Last winter, you said on Twitter that you had learned a lot at Borussia Mönchengladbach but that you were also 'still making a lot of mistakes'. Could you elaborate a little?

Maric: There are so many details here, we simply don't have time for me to list everything. In Frank Geideck and Philipp Schützendorf, for example, we have an assistant manager and a video analyst who have been with Borussia for a very long time and are extremely competent. In talking to them, you're picking out facets, perspectives, and ideas that can help you develop. In the beginning, my most severe mistakes were being impatient with Marco or even encroaching on his territory, sometimes due to my nativity. It starts with the manner of discussions within the coaching team, continues with the way you interact with the media, and ends with your own readiness to admit mistakes.

Due to the experience you've gained so far on a professional level, do you know view some football-specific subjects in a simpler and more practice-related way than before?
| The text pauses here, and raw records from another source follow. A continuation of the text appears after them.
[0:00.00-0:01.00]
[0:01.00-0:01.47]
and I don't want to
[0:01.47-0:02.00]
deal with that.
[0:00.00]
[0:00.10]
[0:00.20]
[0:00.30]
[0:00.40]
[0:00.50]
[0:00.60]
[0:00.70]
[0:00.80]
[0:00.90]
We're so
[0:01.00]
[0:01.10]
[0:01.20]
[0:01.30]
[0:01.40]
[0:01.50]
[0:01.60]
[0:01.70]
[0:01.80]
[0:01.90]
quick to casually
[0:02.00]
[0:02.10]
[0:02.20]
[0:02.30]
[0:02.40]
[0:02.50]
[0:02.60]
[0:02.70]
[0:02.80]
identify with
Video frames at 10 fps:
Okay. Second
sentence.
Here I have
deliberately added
Maric: Yes. If the consequences of your own work are not only more visible but also more tangible, you develop a better sense for the importance of details. The basics always have to add up, because they occur in almost every situation. Often, the creation and snapping shut of pressing traps, for instance, can only occur two or three times in a match - well-reproduced philosophies, on the other hand, can do so almost continuously. Simply put, football is a players' game. Players constantly make decisions at the highest speed. This means that, as mentioned previously, preset routines are only possible very occasionally. I also try to think differently now: not from the team to the individual player or from the idea to the process downwards, but rather the opposite - from the individual player or a playing situation upwards. A team always consists of individuals; a situation always consists of players with ideas, not of numerical relationships.

And yet, football also seems to have a hold on you even in your spare time. You spent your winter break in Ethiopia with Patrick Eibenberger, head of Gladbach's head of athletics, giving lectures. Tell us about that.
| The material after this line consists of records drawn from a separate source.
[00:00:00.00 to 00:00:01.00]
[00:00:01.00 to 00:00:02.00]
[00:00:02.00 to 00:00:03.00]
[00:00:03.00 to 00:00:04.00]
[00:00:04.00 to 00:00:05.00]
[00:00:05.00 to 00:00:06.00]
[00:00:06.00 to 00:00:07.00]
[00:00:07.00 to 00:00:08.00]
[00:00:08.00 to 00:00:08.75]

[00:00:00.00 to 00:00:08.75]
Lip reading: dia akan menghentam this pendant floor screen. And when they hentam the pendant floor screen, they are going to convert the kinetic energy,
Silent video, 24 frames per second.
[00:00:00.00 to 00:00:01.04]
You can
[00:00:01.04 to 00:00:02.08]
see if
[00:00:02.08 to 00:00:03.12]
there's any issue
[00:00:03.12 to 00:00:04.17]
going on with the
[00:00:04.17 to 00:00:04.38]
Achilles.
Maric: My friend Addis Worku works in the First Division over there. Years ago, he just messaged me to chat about football. I replied out of curiosity, and we've been in contact ever since. He even came to watch two of our games in Salzburg. Not only is he an expert but also a good-hearted, great guy. In that respect, the trip was primarily a visit to see a mate and to see a bit of his country. In addition, we held a free course, organised by Addis and targeted at the local coaches of the first and second divisions, since it is Addis' personal wish to improve Ethiopian football. Patrick and I did two half days of lectures. His subjects were athletics and weight bearing control, mine were essentially football theory and practice.
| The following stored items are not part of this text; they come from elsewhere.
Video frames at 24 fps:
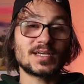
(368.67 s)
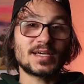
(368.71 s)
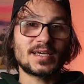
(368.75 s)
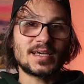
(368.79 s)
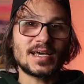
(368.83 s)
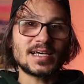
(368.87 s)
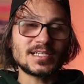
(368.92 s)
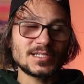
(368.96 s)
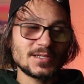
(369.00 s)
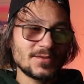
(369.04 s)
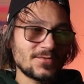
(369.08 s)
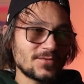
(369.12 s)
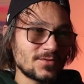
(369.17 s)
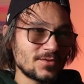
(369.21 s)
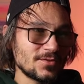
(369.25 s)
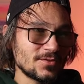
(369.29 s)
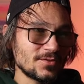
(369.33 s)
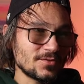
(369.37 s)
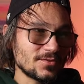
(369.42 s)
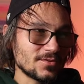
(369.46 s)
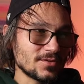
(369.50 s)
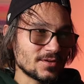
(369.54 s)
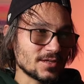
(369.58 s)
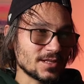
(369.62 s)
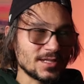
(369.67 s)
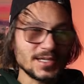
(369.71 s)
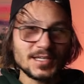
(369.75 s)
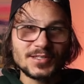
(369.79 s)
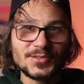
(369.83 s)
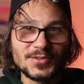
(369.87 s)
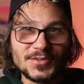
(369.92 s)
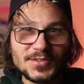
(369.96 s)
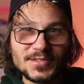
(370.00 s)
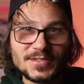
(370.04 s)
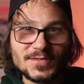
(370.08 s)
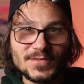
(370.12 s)
I guess if you
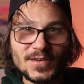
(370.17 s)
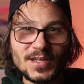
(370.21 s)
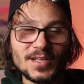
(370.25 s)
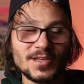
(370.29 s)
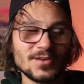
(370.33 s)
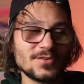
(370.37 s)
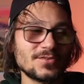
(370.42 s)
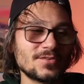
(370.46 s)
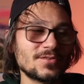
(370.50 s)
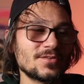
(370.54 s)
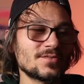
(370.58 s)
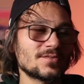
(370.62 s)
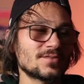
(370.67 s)
clicked on this video,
Finally: just how proud are you of everything you've accomplished so far, and can you imagine returning to the post of head coach?

Maric: I am very proud. More than pride, though, I feel gratitude: it is not a given for either Marco Rose, Christoph Freund or Ernst Tanner at Salzburg, and now Max Eberl at Borussia Mönchengladbach, to give a chance and their trust to such a young outsider. A return to the head coach post is fundamentally conceivable, but I don't yet know where I would go. I'm currently doing my A licence. Should I be successful, I would then just need my Pro licence. I need to gain much more experience. I realise that there is still a lot I can learn, and I think that I can do so from Marco in particular. I'm only really thinking about the present.